Exercise brief:
At the line containing "(1385.85 s to 1386.75 s)", begin an exact copy of the lines below and continue through the final one, with no pictures.

Stored data entries:
################

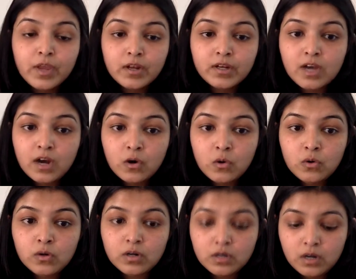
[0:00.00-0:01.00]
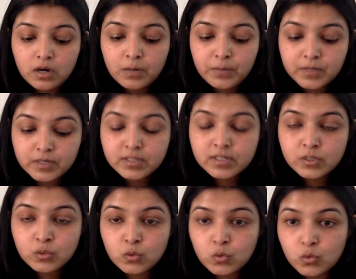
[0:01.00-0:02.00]
Now, a
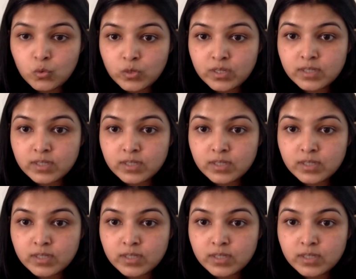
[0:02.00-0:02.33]
person who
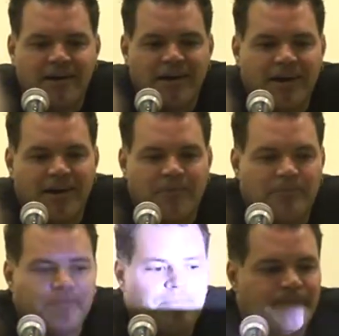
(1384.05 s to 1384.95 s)
um,
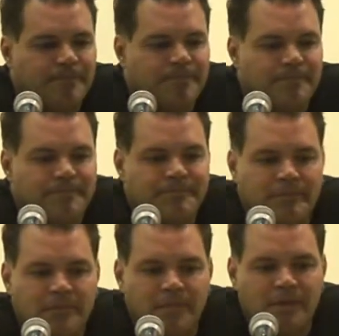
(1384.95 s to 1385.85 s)

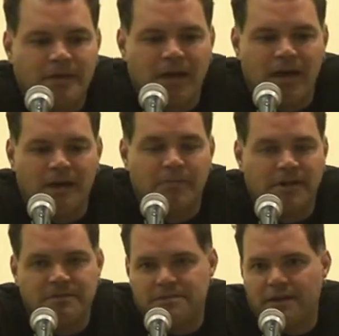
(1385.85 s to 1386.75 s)
yeah, but
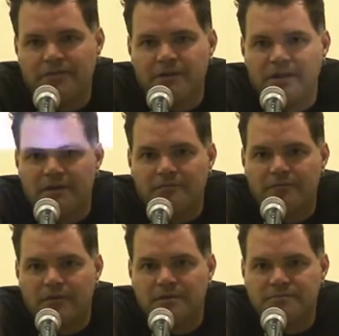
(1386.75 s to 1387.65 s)
it definitely
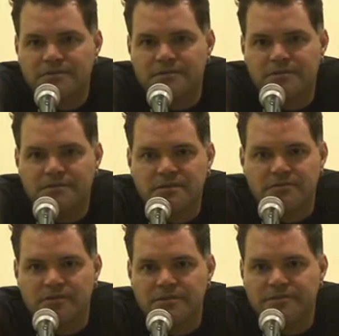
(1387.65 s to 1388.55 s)
informs
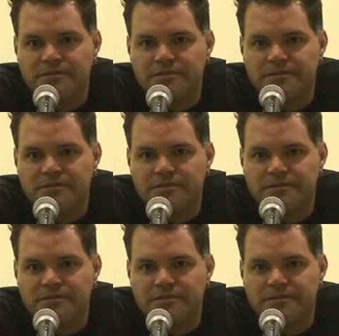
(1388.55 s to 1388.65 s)
season one, two,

################

Written response:
(1385.85 s to 1386.75 s)
yeah, but
(1386.75 s to 1387.65 s)
it definitely
(1387.65 s to 1388.55 s)
informs
(1388.55 s to 1388.65 s)
season one, two,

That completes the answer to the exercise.